# EXERCISE GOAL
The answer must be an exact copy of the records below, with every picture left out.

# THE DATA

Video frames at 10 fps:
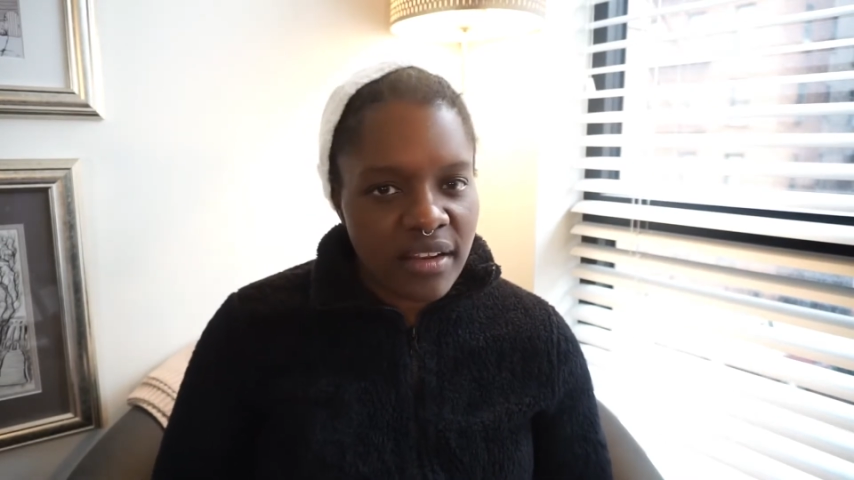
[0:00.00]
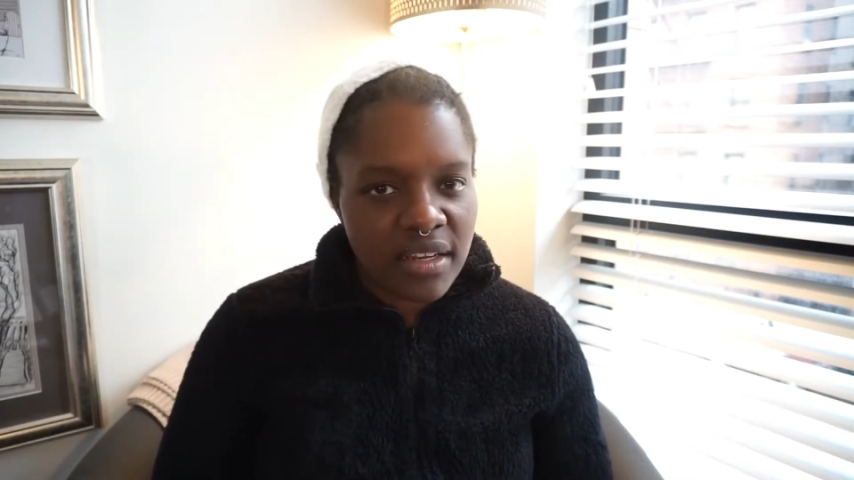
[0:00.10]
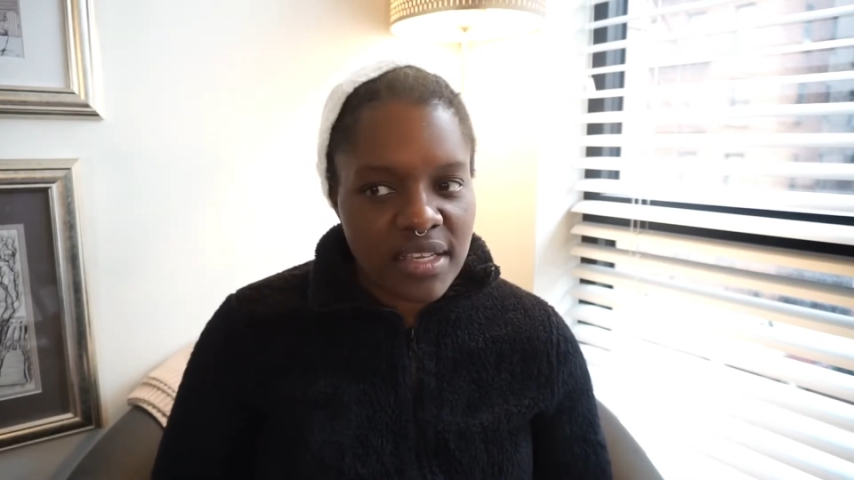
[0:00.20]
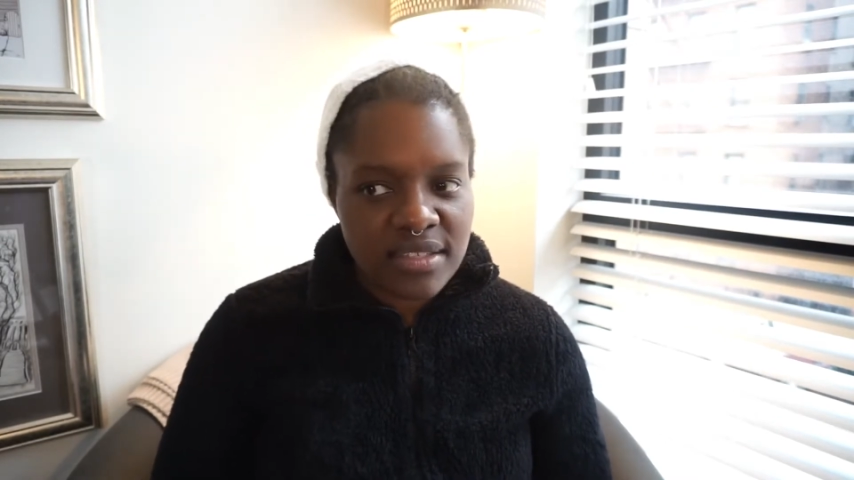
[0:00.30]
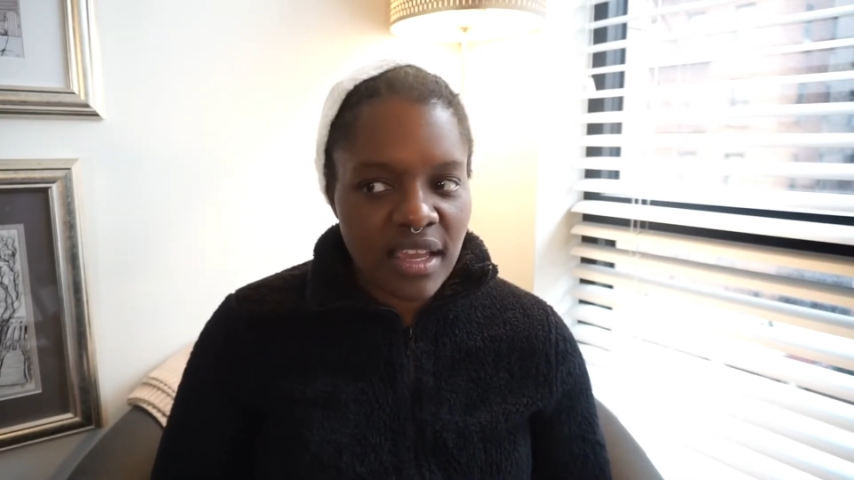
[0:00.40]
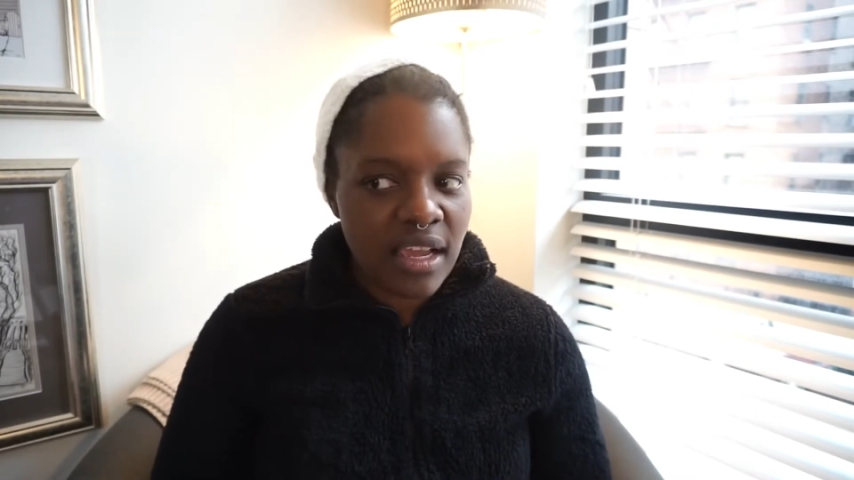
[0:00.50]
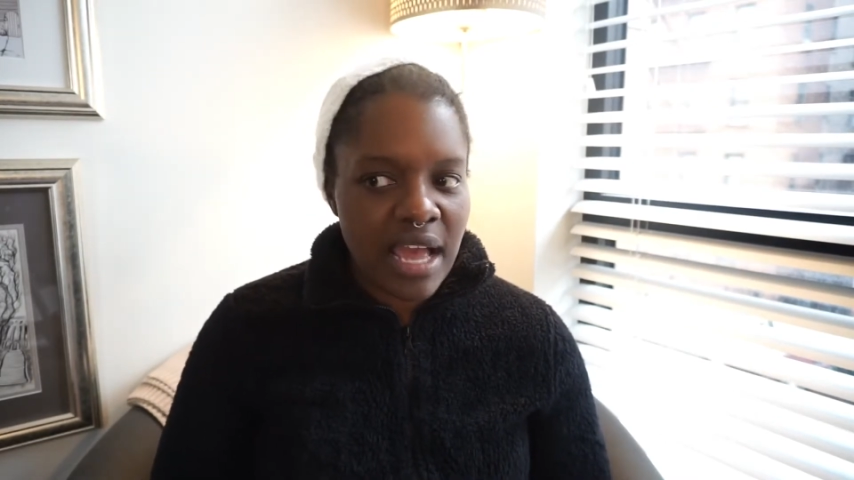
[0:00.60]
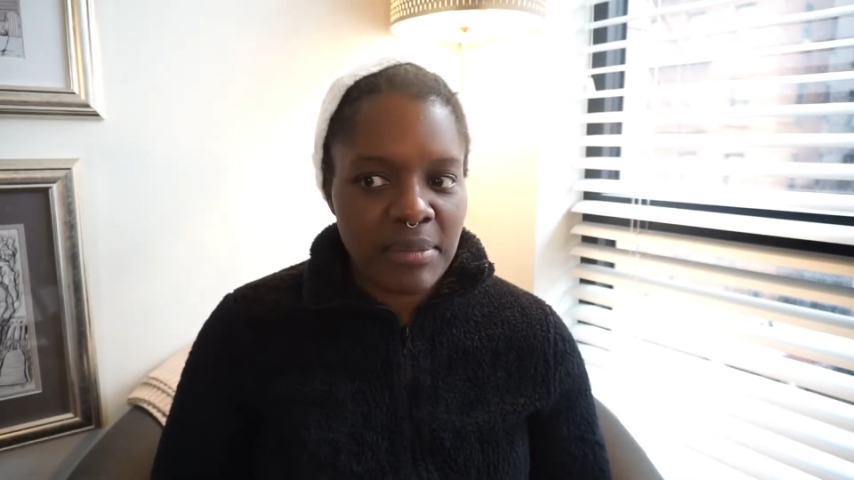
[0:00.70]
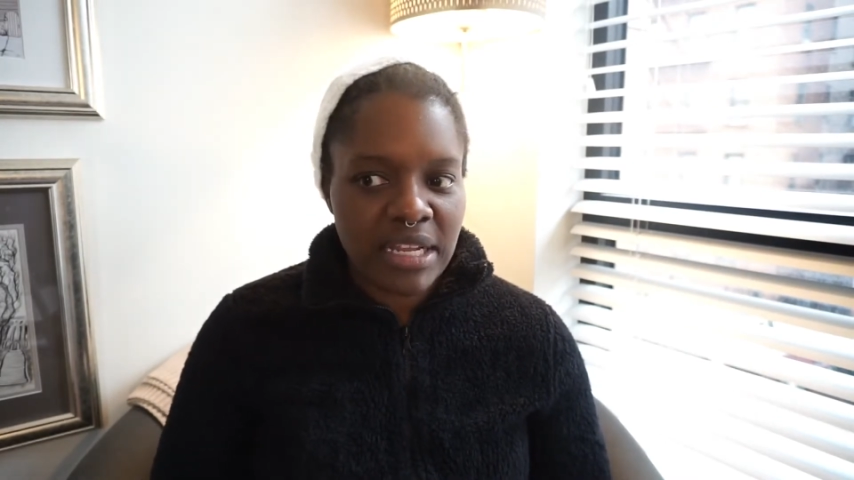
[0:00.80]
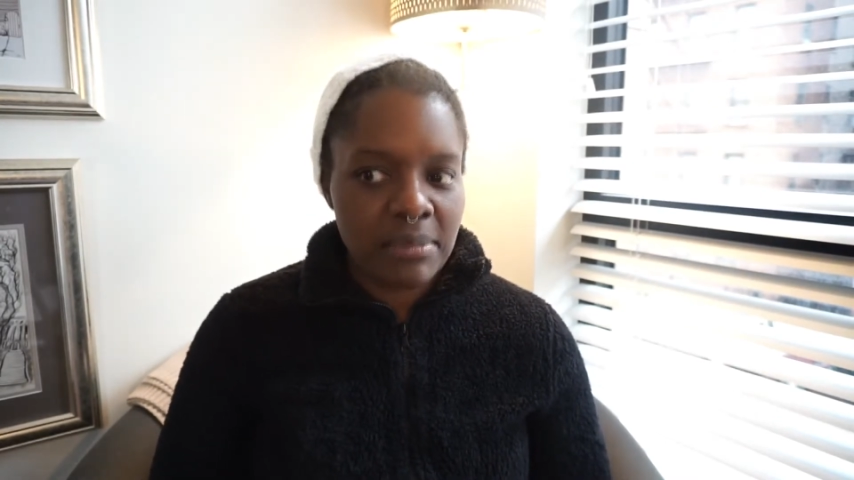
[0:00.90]
And he's like, I
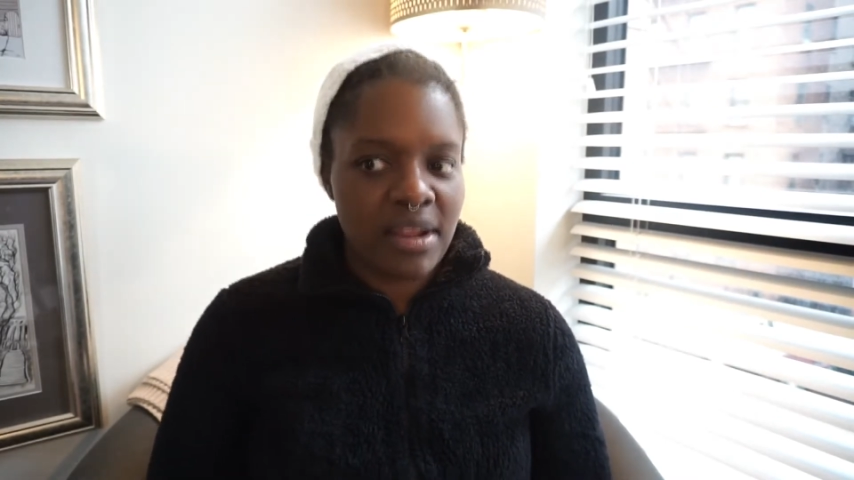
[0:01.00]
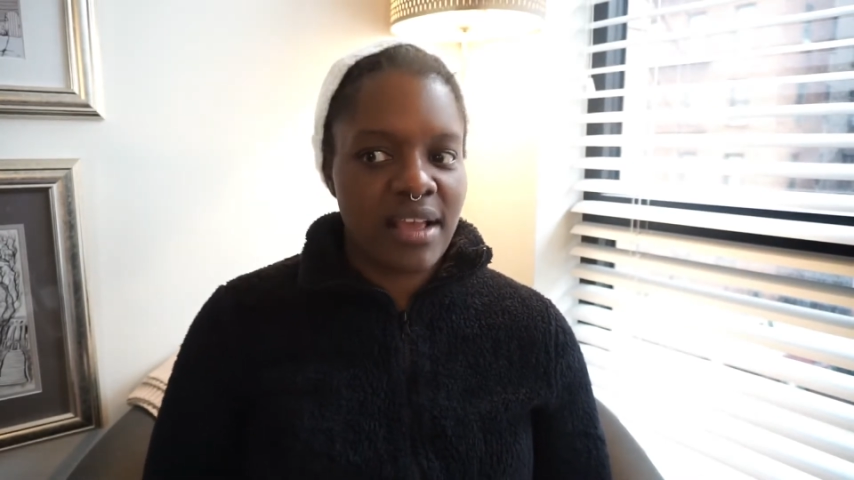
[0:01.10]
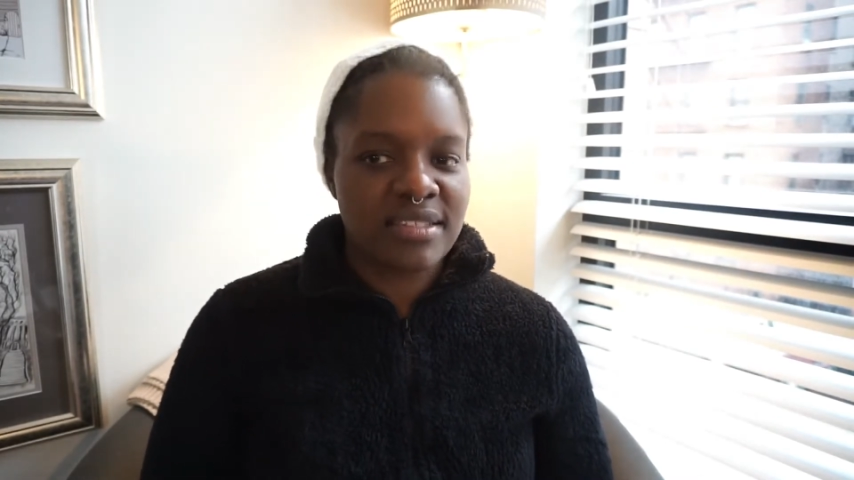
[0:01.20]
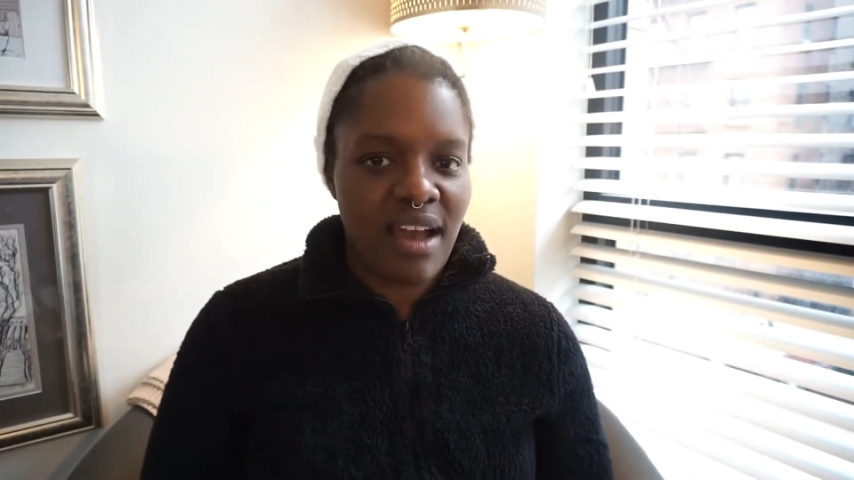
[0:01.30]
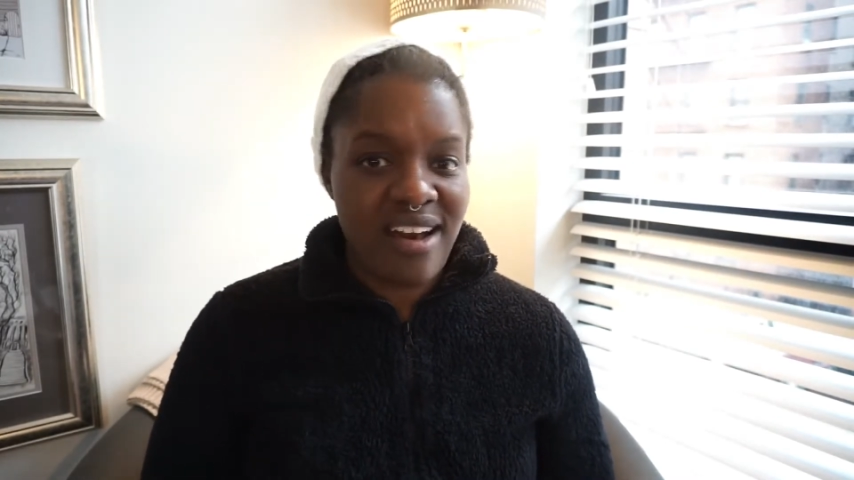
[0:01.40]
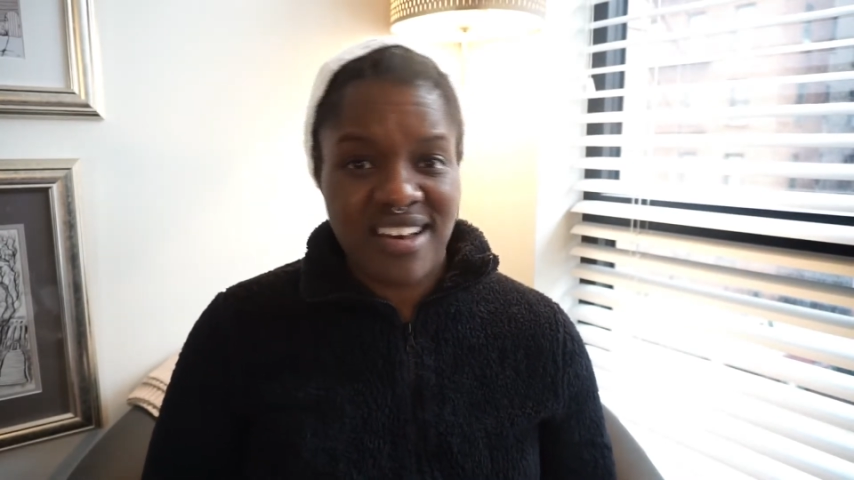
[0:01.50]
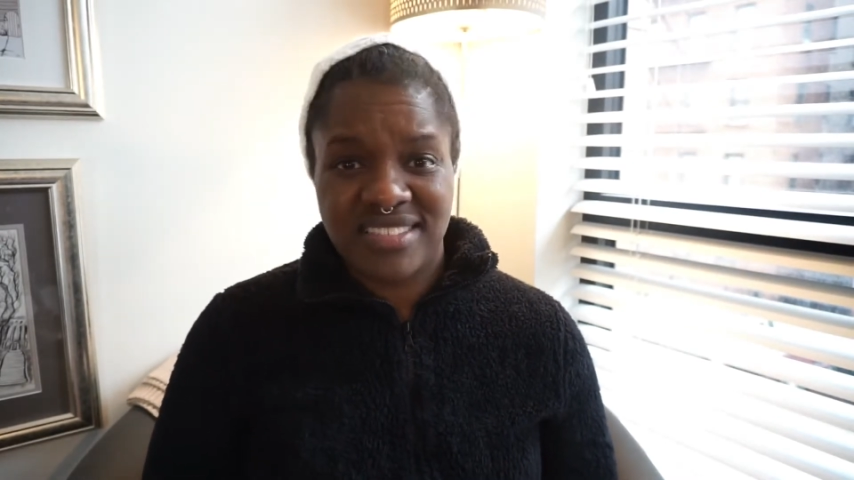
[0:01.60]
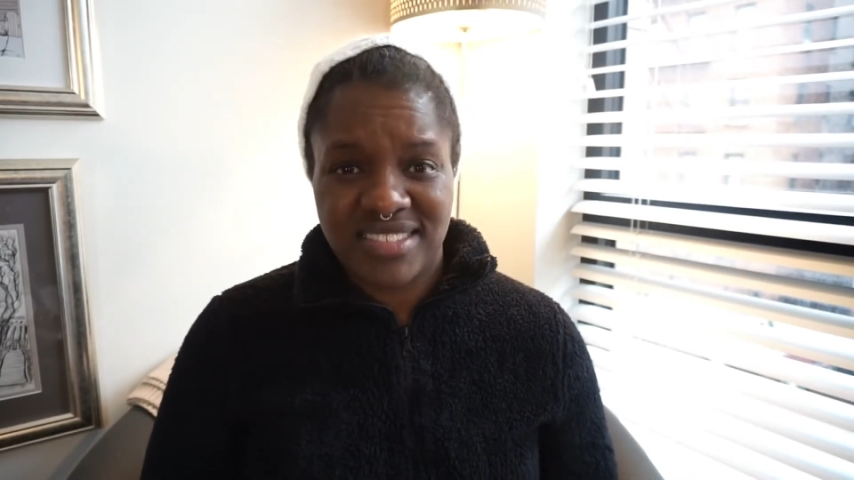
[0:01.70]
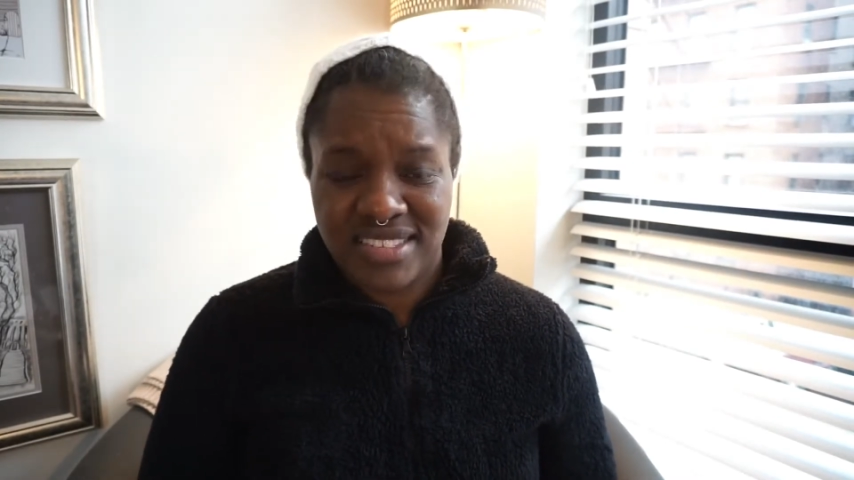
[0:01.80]
mean, I'm an ex-con,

# EXERCISE OUTPUT
Video frames at 10 fps:
[0:00.00]
[0:00.10]
[0:00.20]
[0:00.30]
[0:00.40]
[0:00.50]
[0:00.60]
[0:00.70]
[0:00.80]
[0:00.90]
And he's like, I
[0:01.00]
[0:01.10]
[0:01.20]
[0:01.30]
[0:01.40]
[0:01.50]
[0:01.60]
[0:01.70]
[0:01.80]
mean, I'm an ex-con,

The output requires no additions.